Firecrackers apparently get better with age
As Americans celebrated their country's heritage last weekend with pops, bangs and booms, I joined in by spending the afternoon of the Fourth of July in rural Wyandotte County. At a friends' parents' house near Bonner Springs, such revelry is yet to be outlawed, although a firecracker ban in Lawrence hasn't seemed to make much of a difference, judging by an unknown incendiary device I found aflame in the middle of my street Sunday night.
Although this small gathering was mostly adults, I noticed something about the two children there, both of whom appeared to be about preschool age. It seems the firecrackers were more popular with the 25 to 30 age demographic than with the kids, who were wholly unimpressed. While the adults sent Jumping Jacks and Saturn Missiles into the oblivion, the children mostly just covered their ears and complained.
My 26-year-old friend Scott joked the Fourth of July usually meant sitting in front of a water-filled bucket, chucking in waterproof firecrackers. After what seemed like an eternity of watery kabooms, only then was he ready to open box two of three.

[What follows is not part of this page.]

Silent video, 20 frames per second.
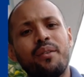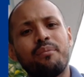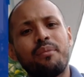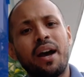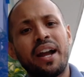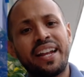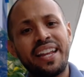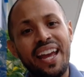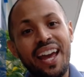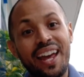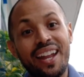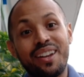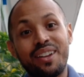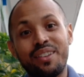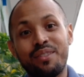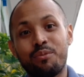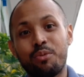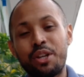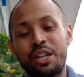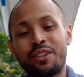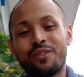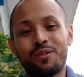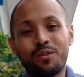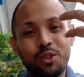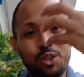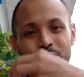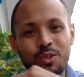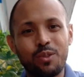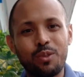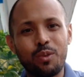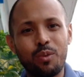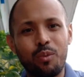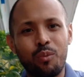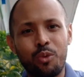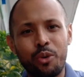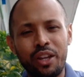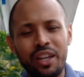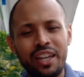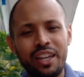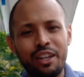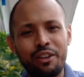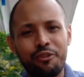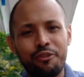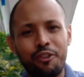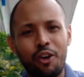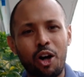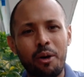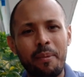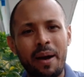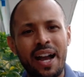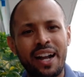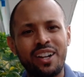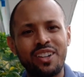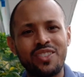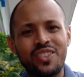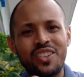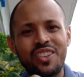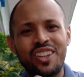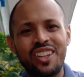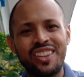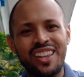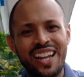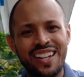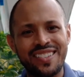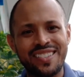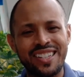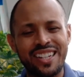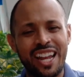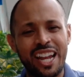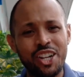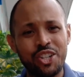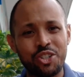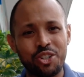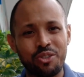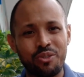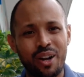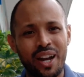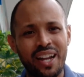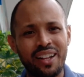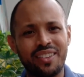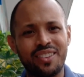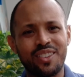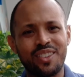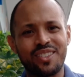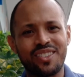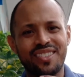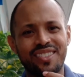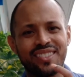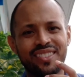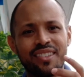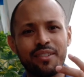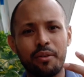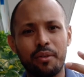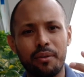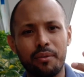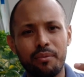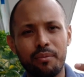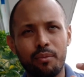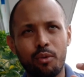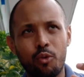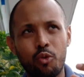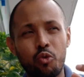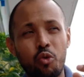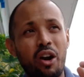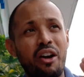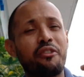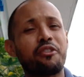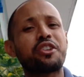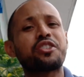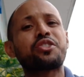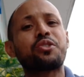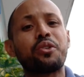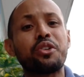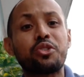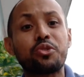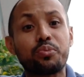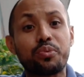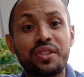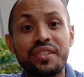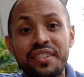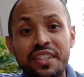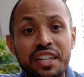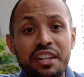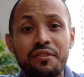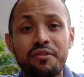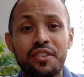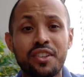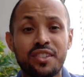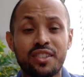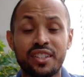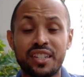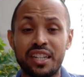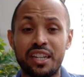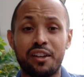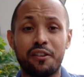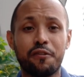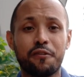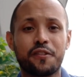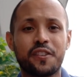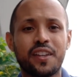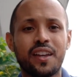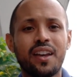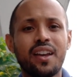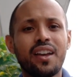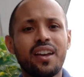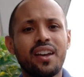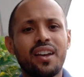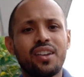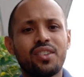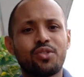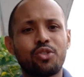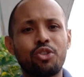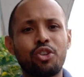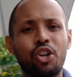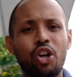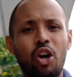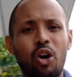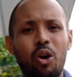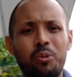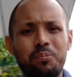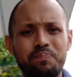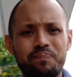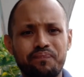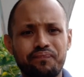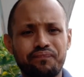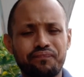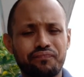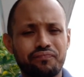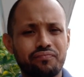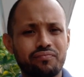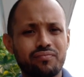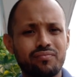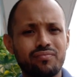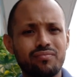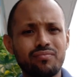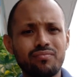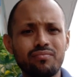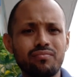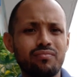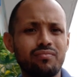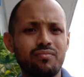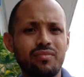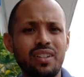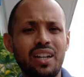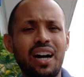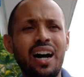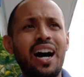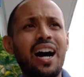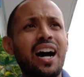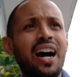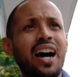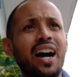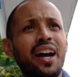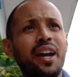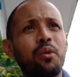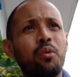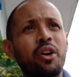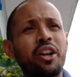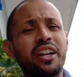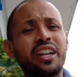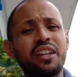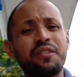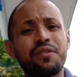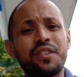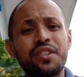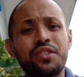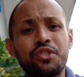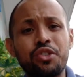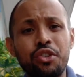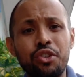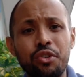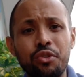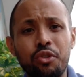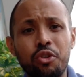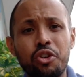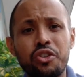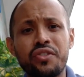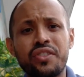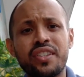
again, we fall back onto the destination, right? To whoever is going to receive this gift. So you go, I want to give this to you, or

At that point, I began to believe him.
While the children swam in the pool, watched videos, and otherwise avoided our revelry, a small city of burned out firecrackers manifested on the plywood in the back yard. Not satisfied with simply setting off the firecrackers, my friends began using Black Cats to make sure not even the cardboard was left of the Hen Laying Eggs, army tanks and Friendship Pagodas that had spewed glowing fireballs. The back yard began to look like a war-torn Sarajevo.
I wondered if the appeal of fireworks to us "older" folks had more to do with reliving childhood memories than with the explosives themselves. But for me, fireworks were something I really didn't have experience with until I could drive to the tents myself and had my own money to spend on them. Firecrackers were one of those things my parents saw as dangerous and a waste of money and, on the whole, unnecessary. Kind of like amusement parks and pizza parlors with animatronic bears and Skee Ball.

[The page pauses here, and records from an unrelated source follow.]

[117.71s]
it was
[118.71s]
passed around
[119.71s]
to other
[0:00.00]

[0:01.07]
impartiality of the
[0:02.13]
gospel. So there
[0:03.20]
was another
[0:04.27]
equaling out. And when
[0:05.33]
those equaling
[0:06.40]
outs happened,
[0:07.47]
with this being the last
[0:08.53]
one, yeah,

As much as I hate to admit it, in some ways they were right. I'm sure Showbiz Pizza was overpriced, and I discovered I hate roller coasters. And it also turns out that jelly shoes do in fact give you blisters, although I'm sure having a pair would have made first grade so much better.
Firecrackers, however, are one thing I think my parents might have been wrong about. Sure, there are dangers, but I love them nonetheless -- magnesium strobes, smoke bombs -- the whole lot.

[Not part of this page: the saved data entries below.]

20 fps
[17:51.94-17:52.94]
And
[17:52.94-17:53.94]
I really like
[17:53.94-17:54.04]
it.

But when it comes to firecrackers being a waste of money, I saw what my parents meant firsthand Sunday afternoon as we watched a friend's $4 "American Party" fountain go up in a blaze of what could not really be described as glory.
That's why I've decided for July 4th in the future I'll leave the entertainment up to friends with well-lit punks and seemingly endless supplies of helicopter bees.